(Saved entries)
▽

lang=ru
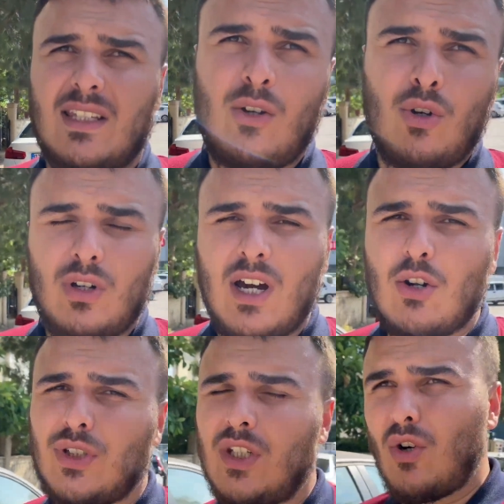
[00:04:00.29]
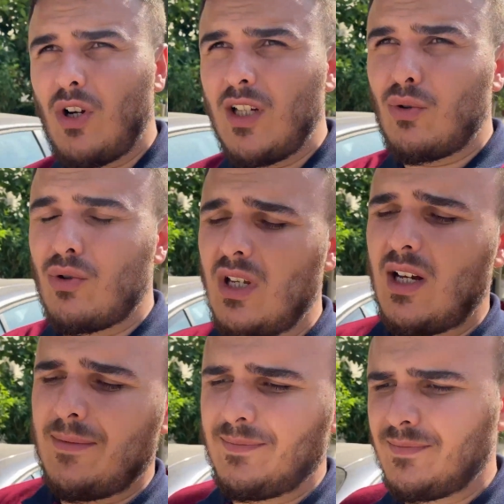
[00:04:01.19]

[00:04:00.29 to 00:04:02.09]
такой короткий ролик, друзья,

△
▽

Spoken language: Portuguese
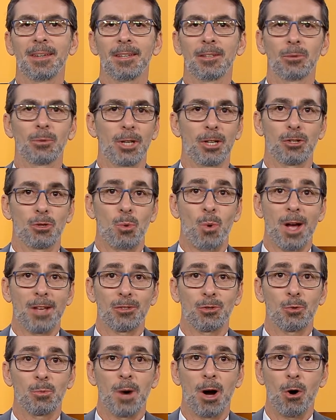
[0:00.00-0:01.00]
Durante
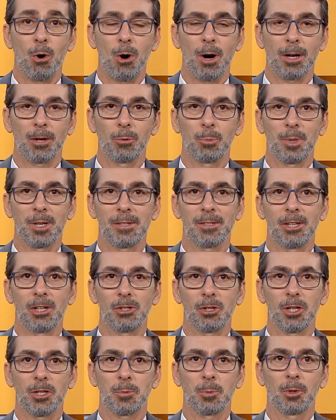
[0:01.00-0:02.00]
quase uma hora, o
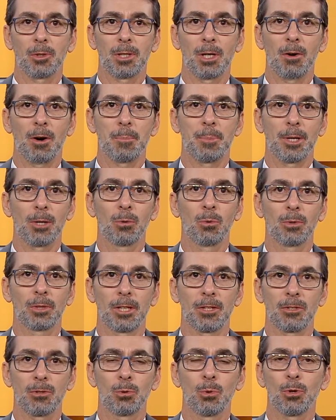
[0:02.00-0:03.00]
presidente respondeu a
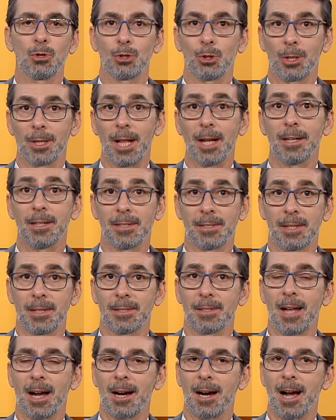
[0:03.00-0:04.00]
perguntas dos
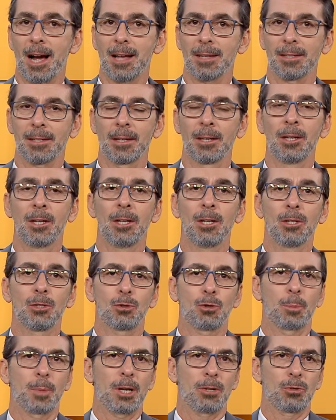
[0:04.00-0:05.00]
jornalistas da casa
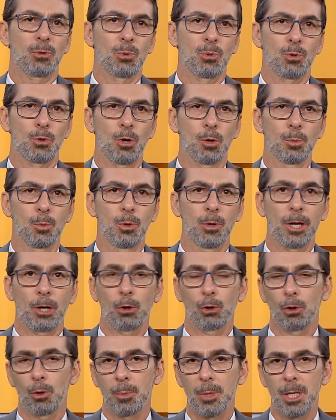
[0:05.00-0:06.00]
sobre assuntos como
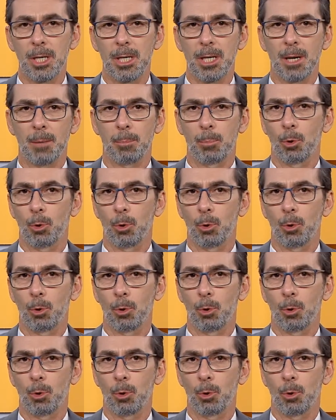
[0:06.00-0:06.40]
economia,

△
▽

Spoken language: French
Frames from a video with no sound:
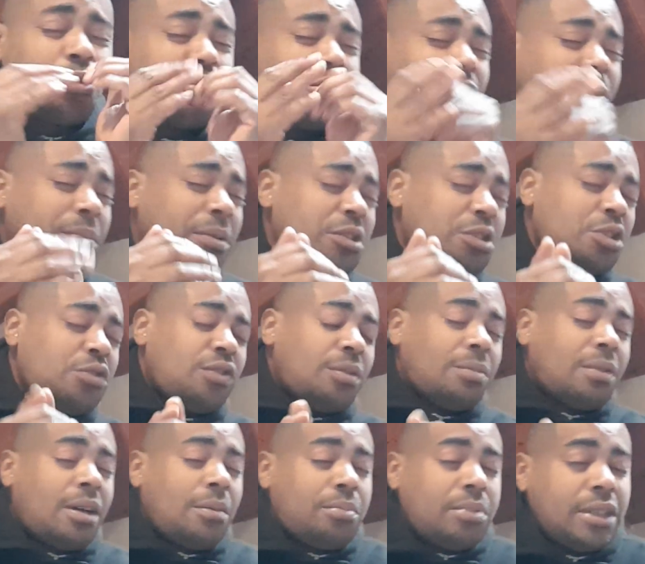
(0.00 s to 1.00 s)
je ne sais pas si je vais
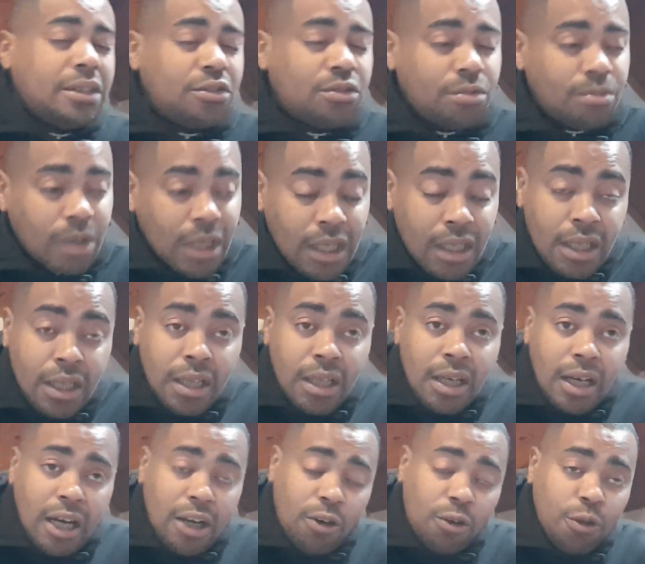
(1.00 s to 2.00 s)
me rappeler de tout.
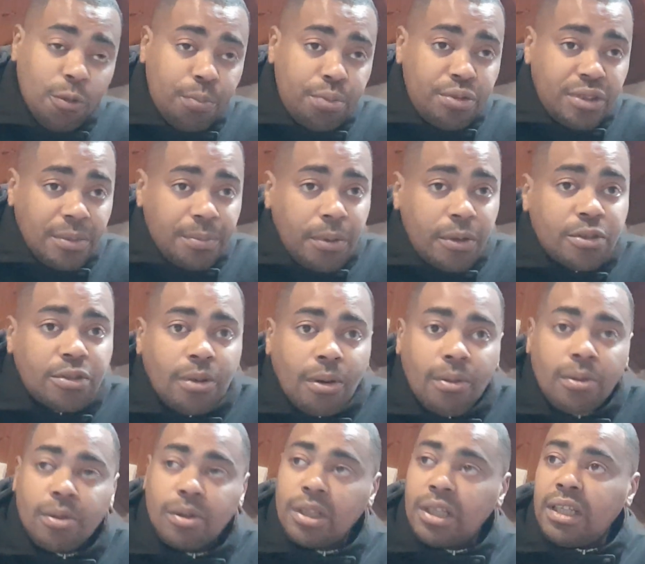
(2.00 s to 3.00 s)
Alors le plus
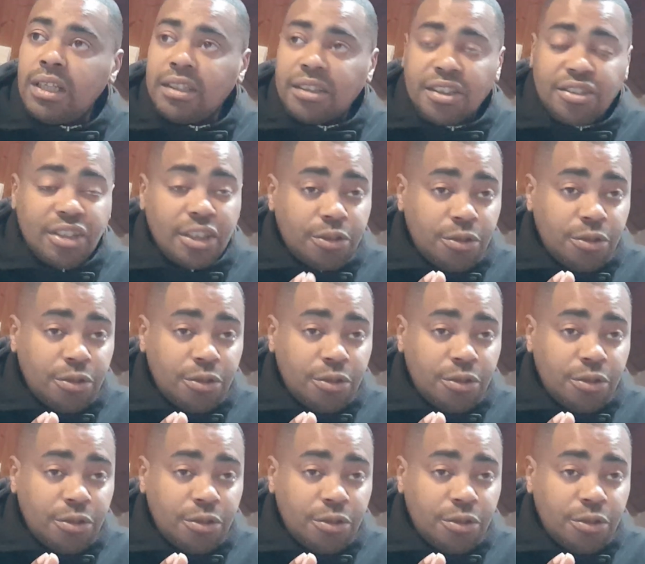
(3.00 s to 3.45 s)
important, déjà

△

**Task directions**. Search the data above for the word "Spoken", then gather each line in which it appears.

**Output of the exercise**.
Spoken language: Portuguese
Spoken language: French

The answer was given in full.